[Saved data entries]
- - -

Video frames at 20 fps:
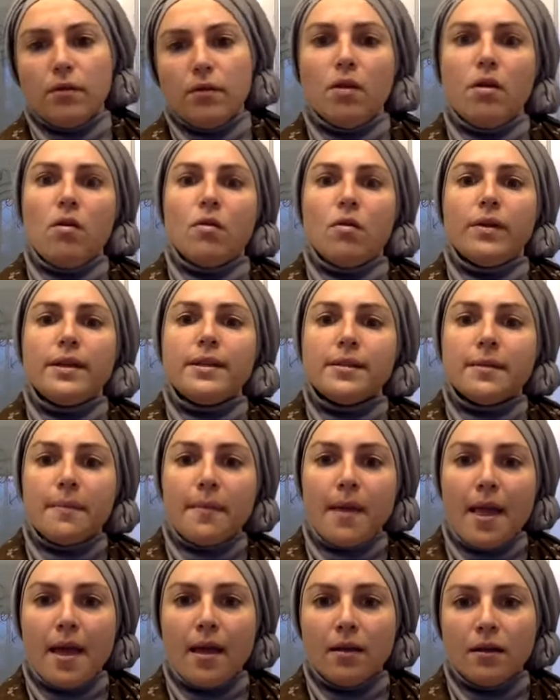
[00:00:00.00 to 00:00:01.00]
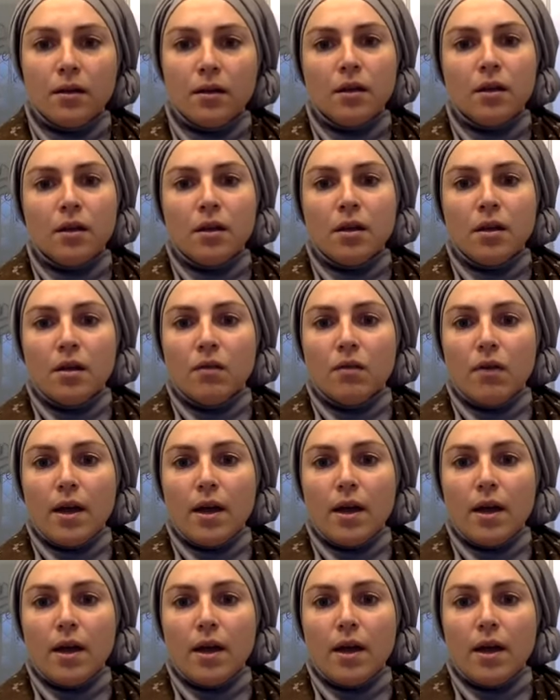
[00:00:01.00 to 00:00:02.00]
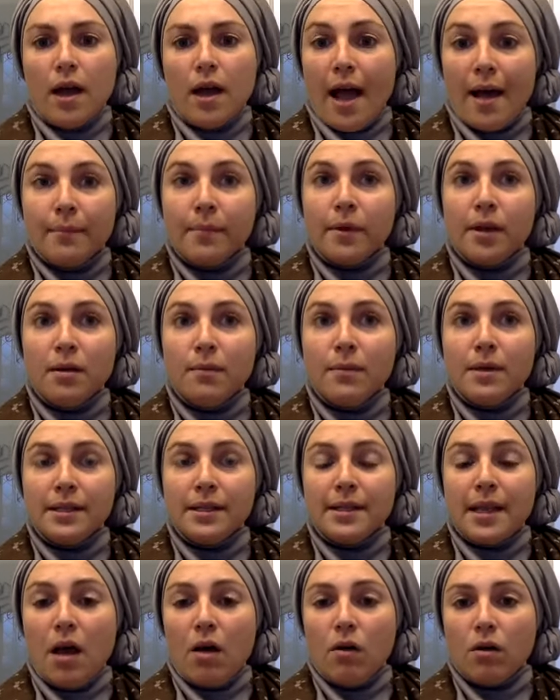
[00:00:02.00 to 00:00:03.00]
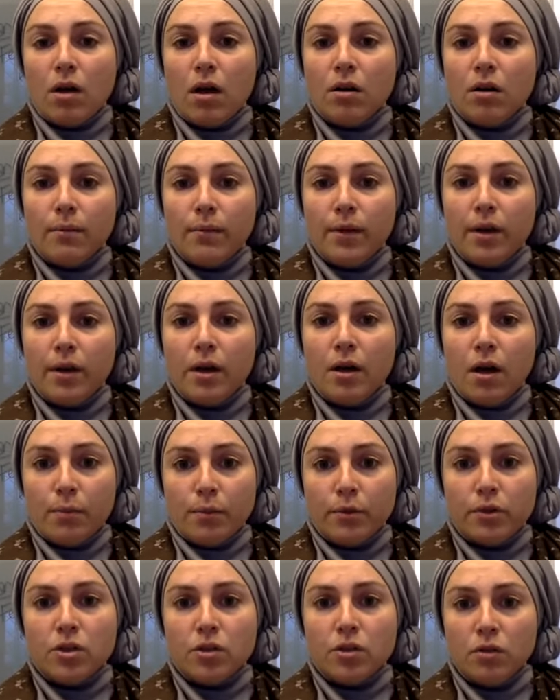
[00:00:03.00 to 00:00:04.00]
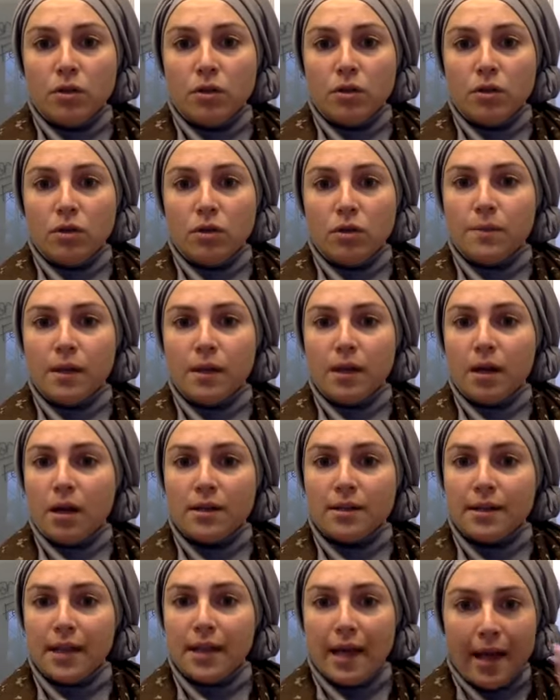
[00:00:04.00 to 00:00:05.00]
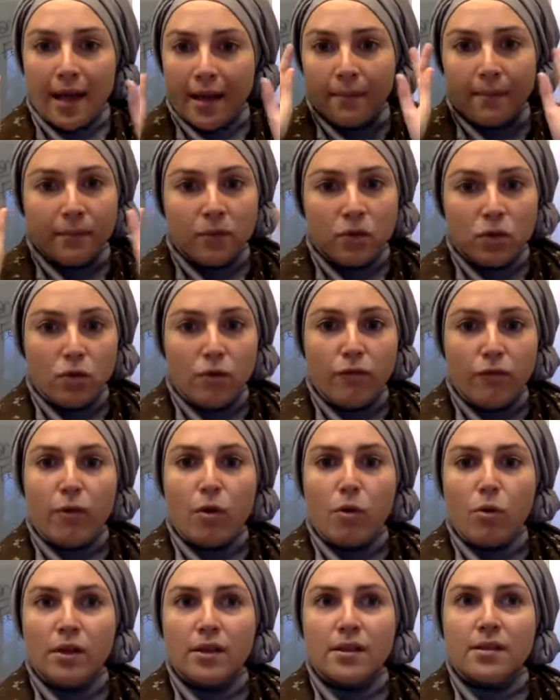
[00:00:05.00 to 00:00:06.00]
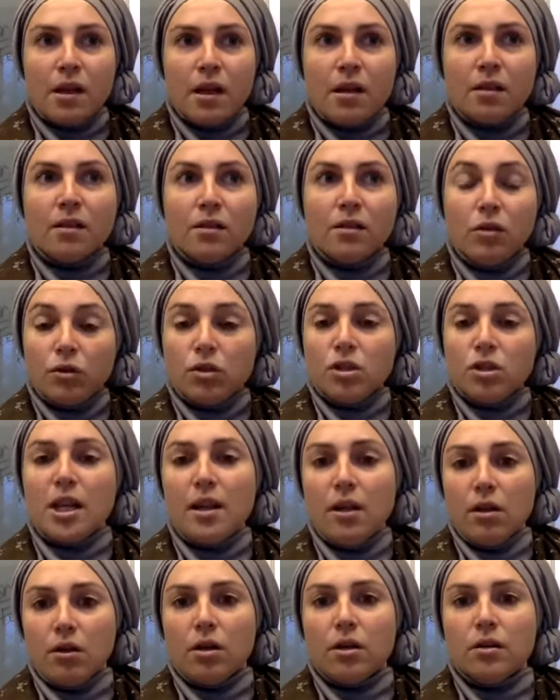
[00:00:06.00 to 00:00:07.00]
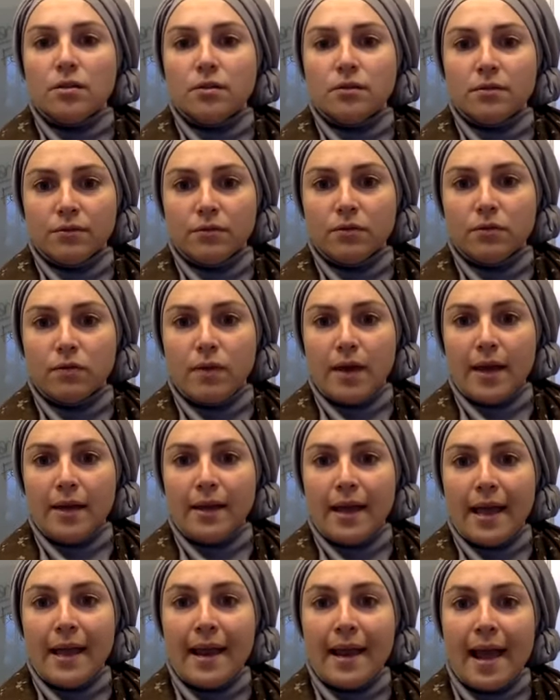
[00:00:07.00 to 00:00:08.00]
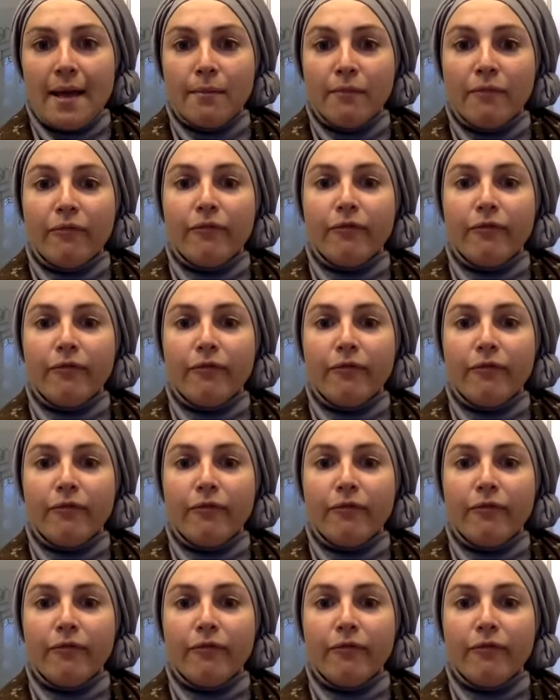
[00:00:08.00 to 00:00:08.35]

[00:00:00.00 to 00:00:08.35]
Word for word: no, he's a man, right? I'm gonna miss out on a big opportunity just because I'm too focused on your gender, right? Mm. And I'm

- - -

### WHAT IS EXPECTED
Beginning with the line that holds "[00:00:02.00 to 00:00:03.00]" and continuing to the end of the entries above, set down each line exactly, both ends included; include no pictures.

### OUTPUT BELOW
[00:00:02.00 to 00:00:03.00]
[00:00:03.00 to 00:00:04.00]
[00:00:04.00 to 00:00:05.00]
[00:00:05.00 to 00:00:06.00]
[00:00:06.00 to 00:00:07.00]
[00:00:07.00 to 00:00:08.00]
[00:00:08.00 to 00:00:08.35]

[00:00:00.00 to 00:00:08.35]
Word for word: no, he's a man, right? I'm gonna miss out on a big opportunity just because I'm too focused on your gender, right? Mm. And I'm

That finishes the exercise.